(Supplied data Opens)

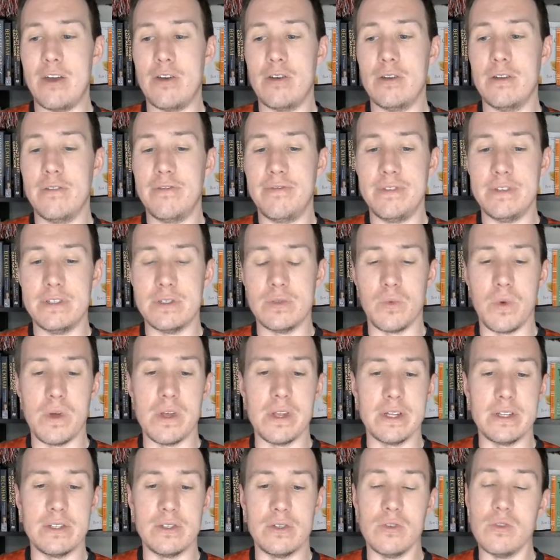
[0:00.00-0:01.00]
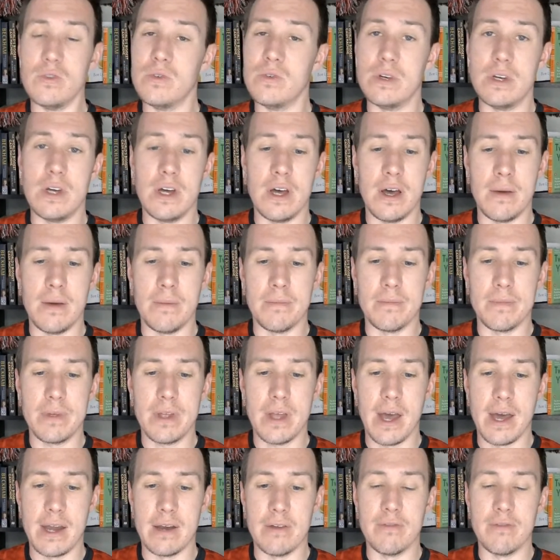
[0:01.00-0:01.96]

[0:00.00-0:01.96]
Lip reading: of if he's willing to kind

(Supplied data Closes)

§ **Work task**
Transcribe the listing in full and omit the pictures.

§ **Task result**
[0:00.00-0:01.00]
[0:01.00-0:01.96]

[0:00.00-0:01.96]
Lip reading: of if he's willing to kind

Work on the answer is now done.